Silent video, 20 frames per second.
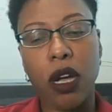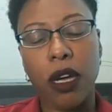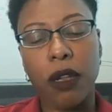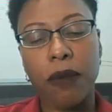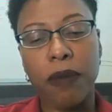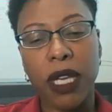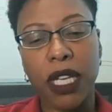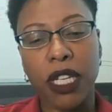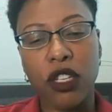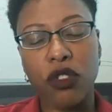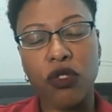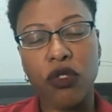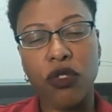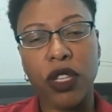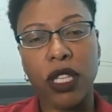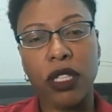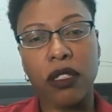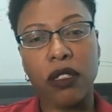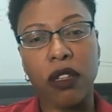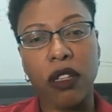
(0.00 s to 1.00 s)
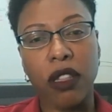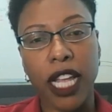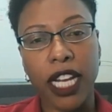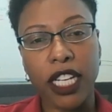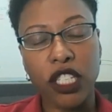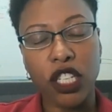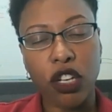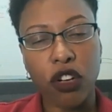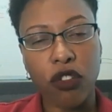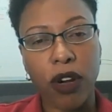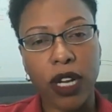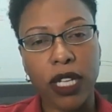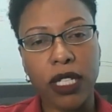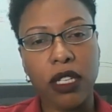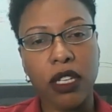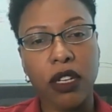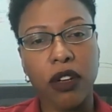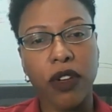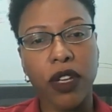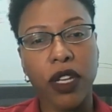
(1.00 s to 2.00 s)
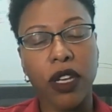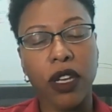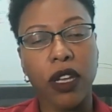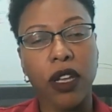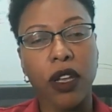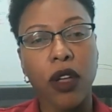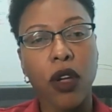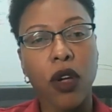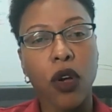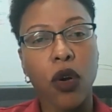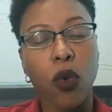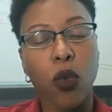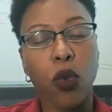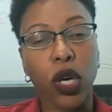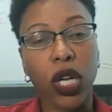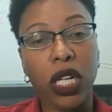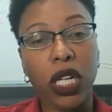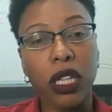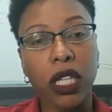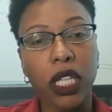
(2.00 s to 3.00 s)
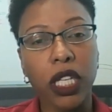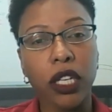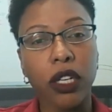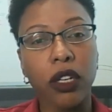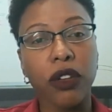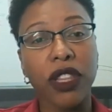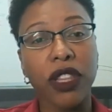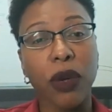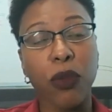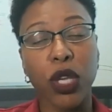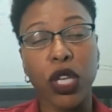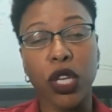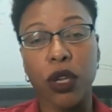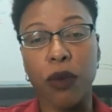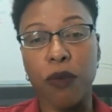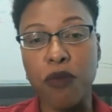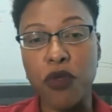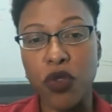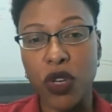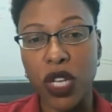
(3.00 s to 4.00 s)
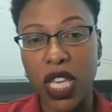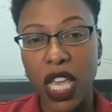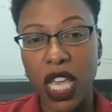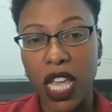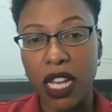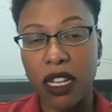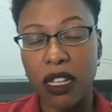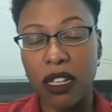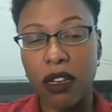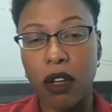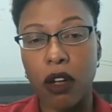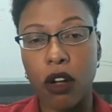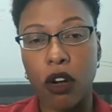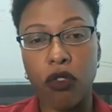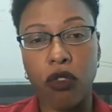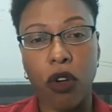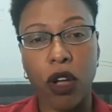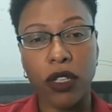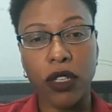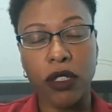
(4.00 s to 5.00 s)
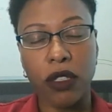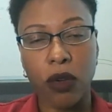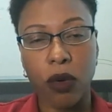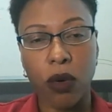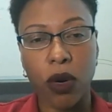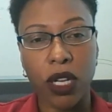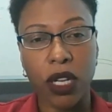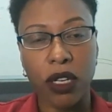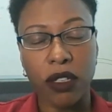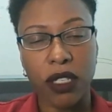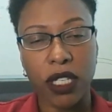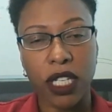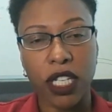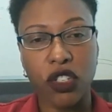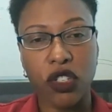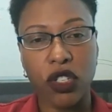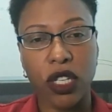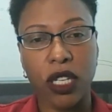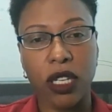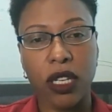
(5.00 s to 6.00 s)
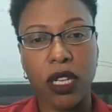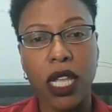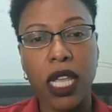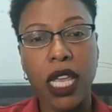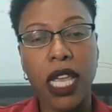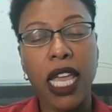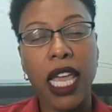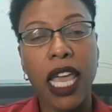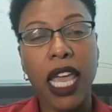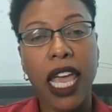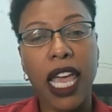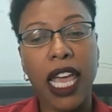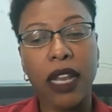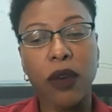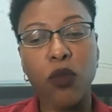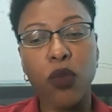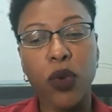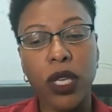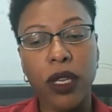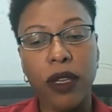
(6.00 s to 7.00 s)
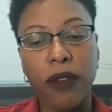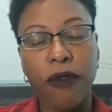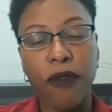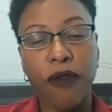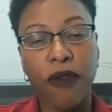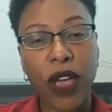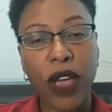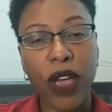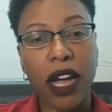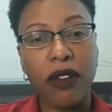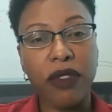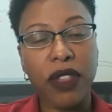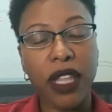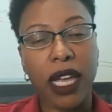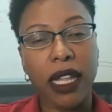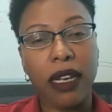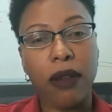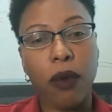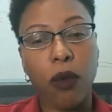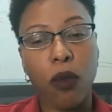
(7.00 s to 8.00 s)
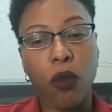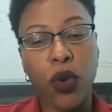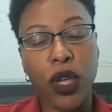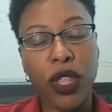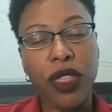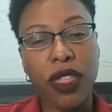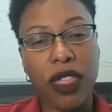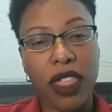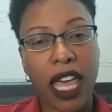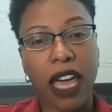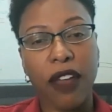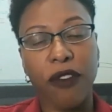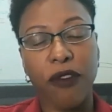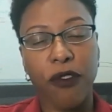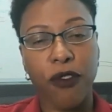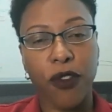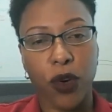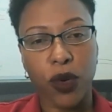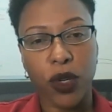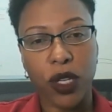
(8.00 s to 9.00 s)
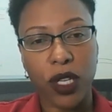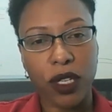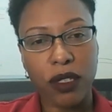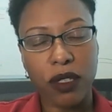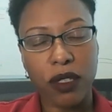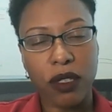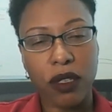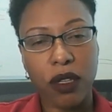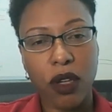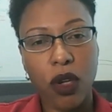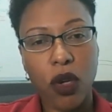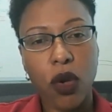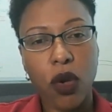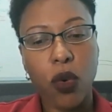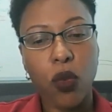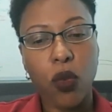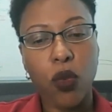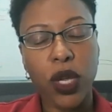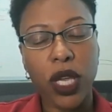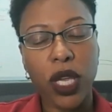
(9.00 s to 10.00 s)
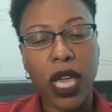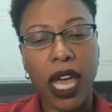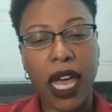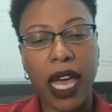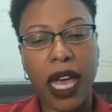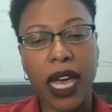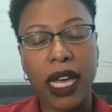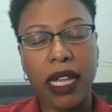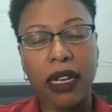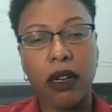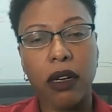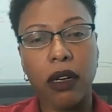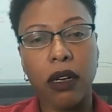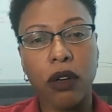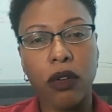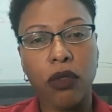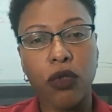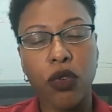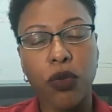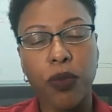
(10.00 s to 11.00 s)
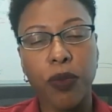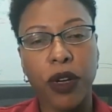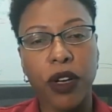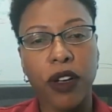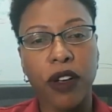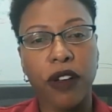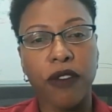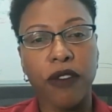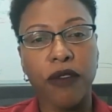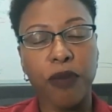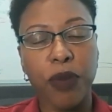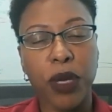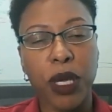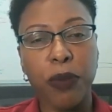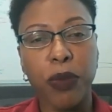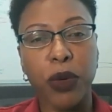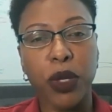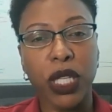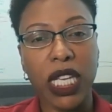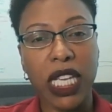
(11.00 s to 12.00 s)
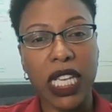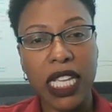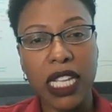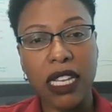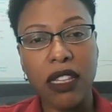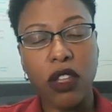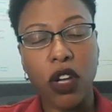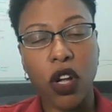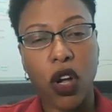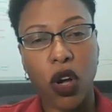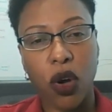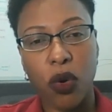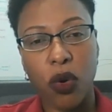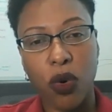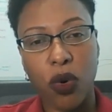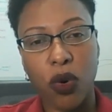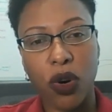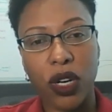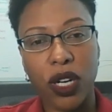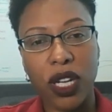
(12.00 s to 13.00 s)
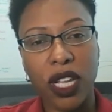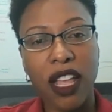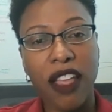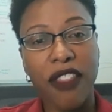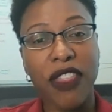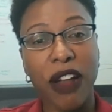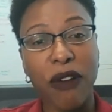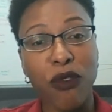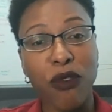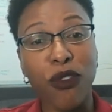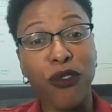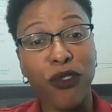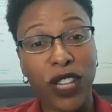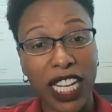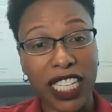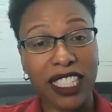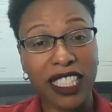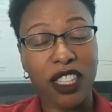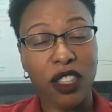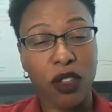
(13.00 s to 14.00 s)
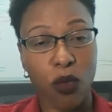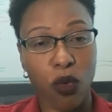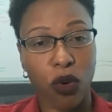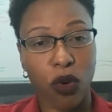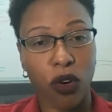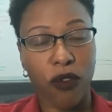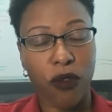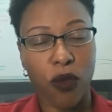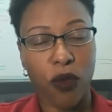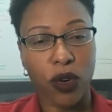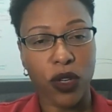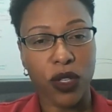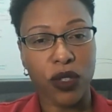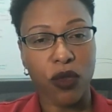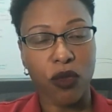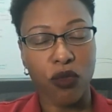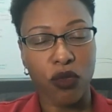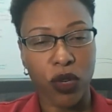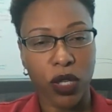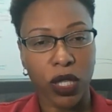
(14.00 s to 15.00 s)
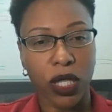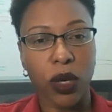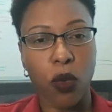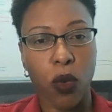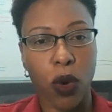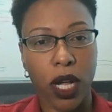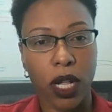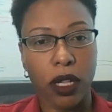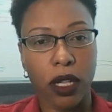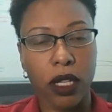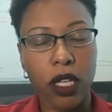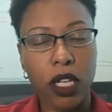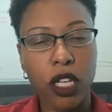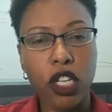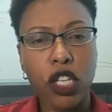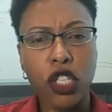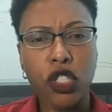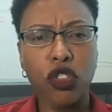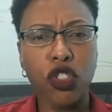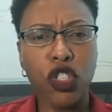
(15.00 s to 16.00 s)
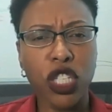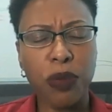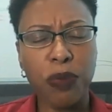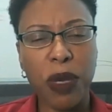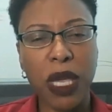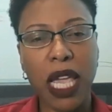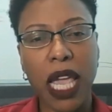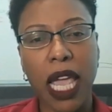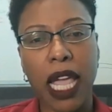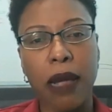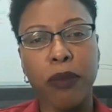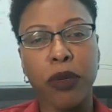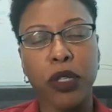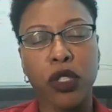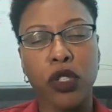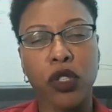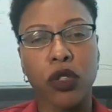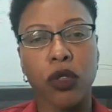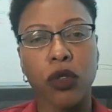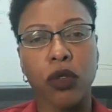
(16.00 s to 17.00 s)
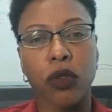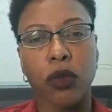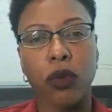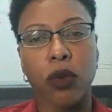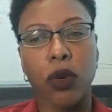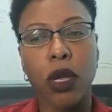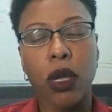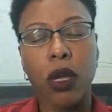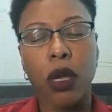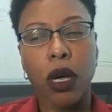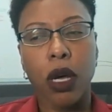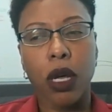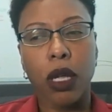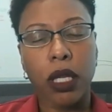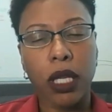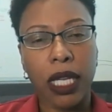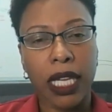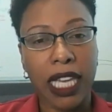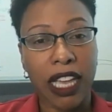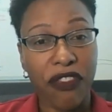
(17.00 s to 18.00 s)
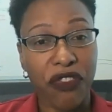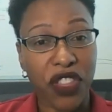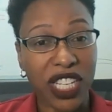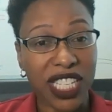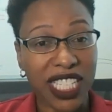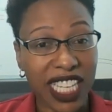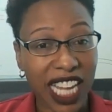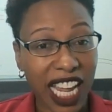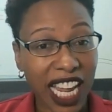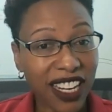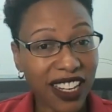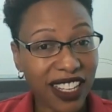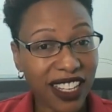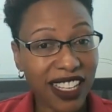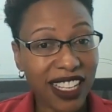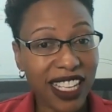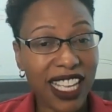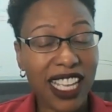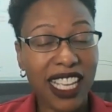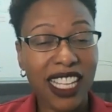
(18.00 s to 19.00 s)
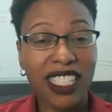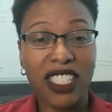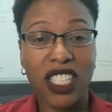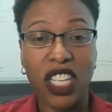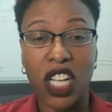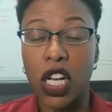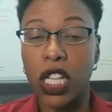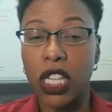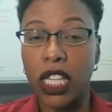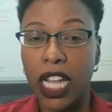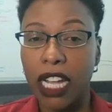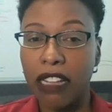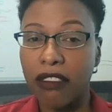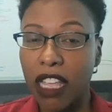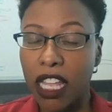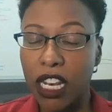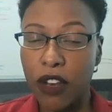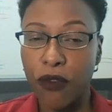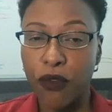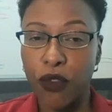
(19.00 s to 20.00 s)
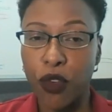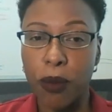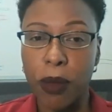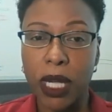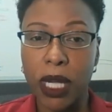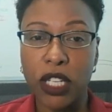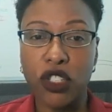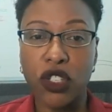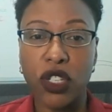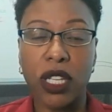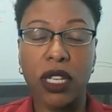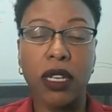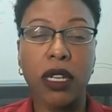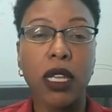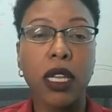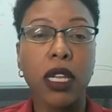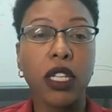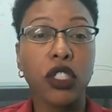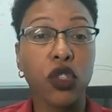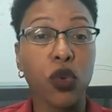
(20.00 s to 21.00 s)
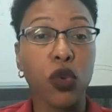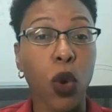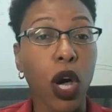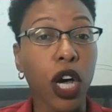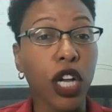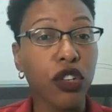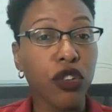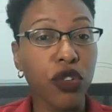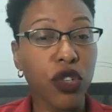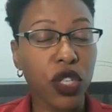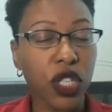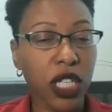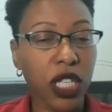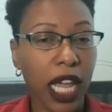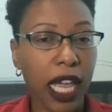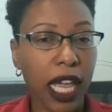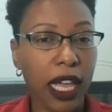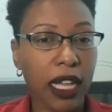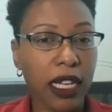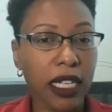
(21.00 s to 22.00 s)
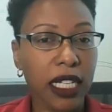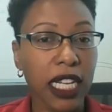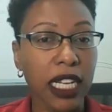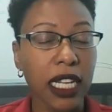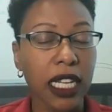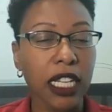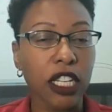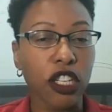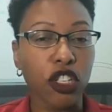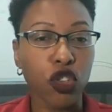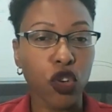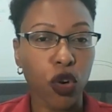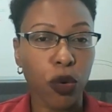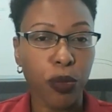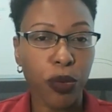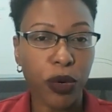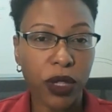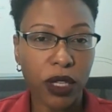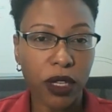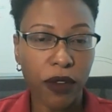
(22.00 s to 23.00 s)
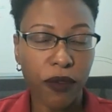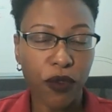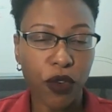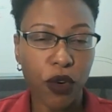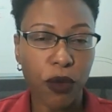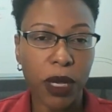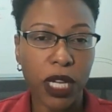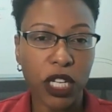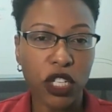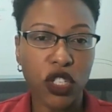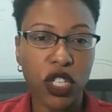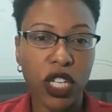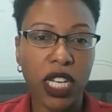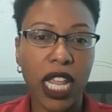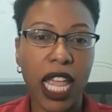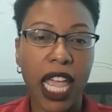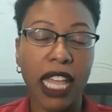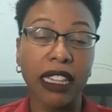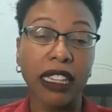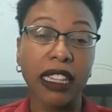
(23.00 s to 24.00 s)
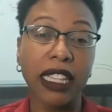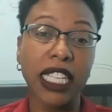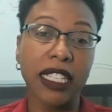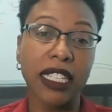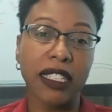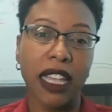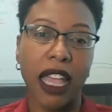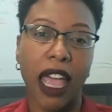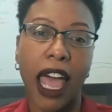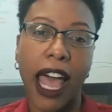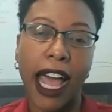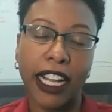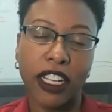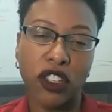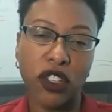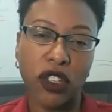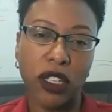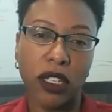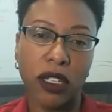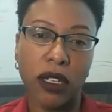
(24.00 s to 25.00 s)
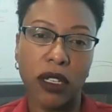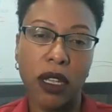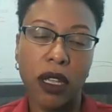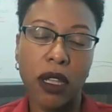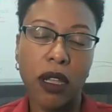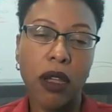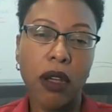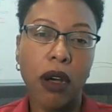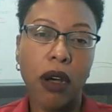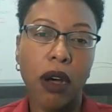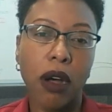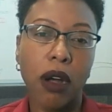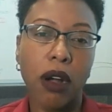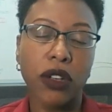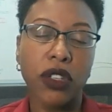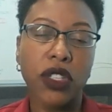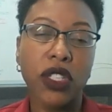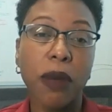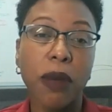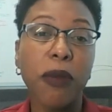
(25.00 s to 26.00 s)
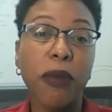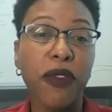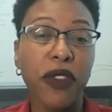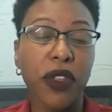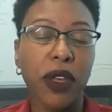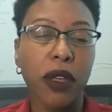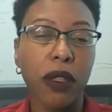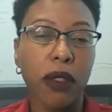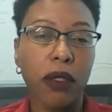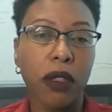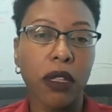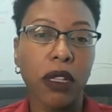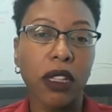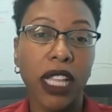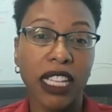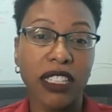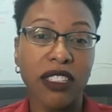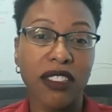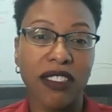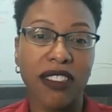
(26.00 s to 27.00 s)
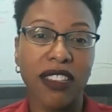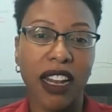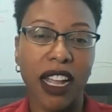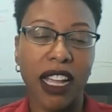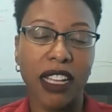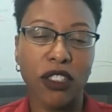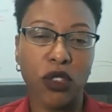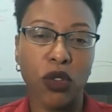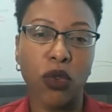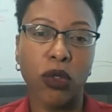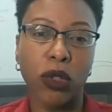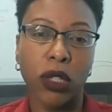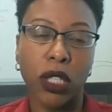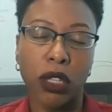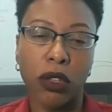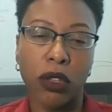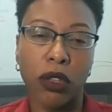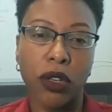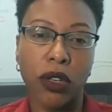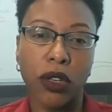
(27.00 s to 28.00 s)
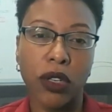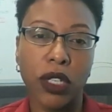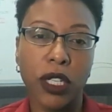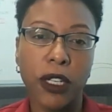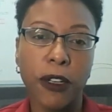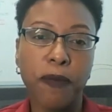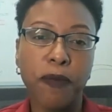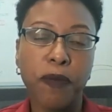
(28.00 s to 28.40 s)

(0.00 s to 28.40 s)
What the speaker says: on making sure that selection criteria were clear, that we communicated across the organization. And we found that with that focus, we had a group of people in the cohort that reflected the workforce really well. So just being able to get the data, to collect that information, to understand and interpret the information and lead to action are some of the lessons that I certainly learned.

* * *

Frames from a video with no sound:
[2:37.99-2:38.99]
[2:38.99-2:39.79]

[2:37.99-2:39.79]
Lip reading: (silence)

● **THE PROBLEM**
Transcribe, word for word, the lines of the listing above from the one that contains "(15.00 s to 16.00 s)" through the one that contains "(26.00 s to 27.00 s)", keeping both ends and dropping the pictures.

● **ANSWER TO THIS PROBLEM**
(15.00 s to 16.00 s)
(16.00 s to 17.00 s)
(17.00 s to 18.00 s)
(18.00 s to 19.00 s)
(19.00 s to 20.00 s)
(20.00 s to 21.00 s)
(21.00 s to 22.00 s)
(22.00 s to 23.00 s)
(23.00 s to 24.00 s)
(24.00 s to 25.00 s)
(25.00 s to 26.00 s)
(26.00 s to 27.00 s)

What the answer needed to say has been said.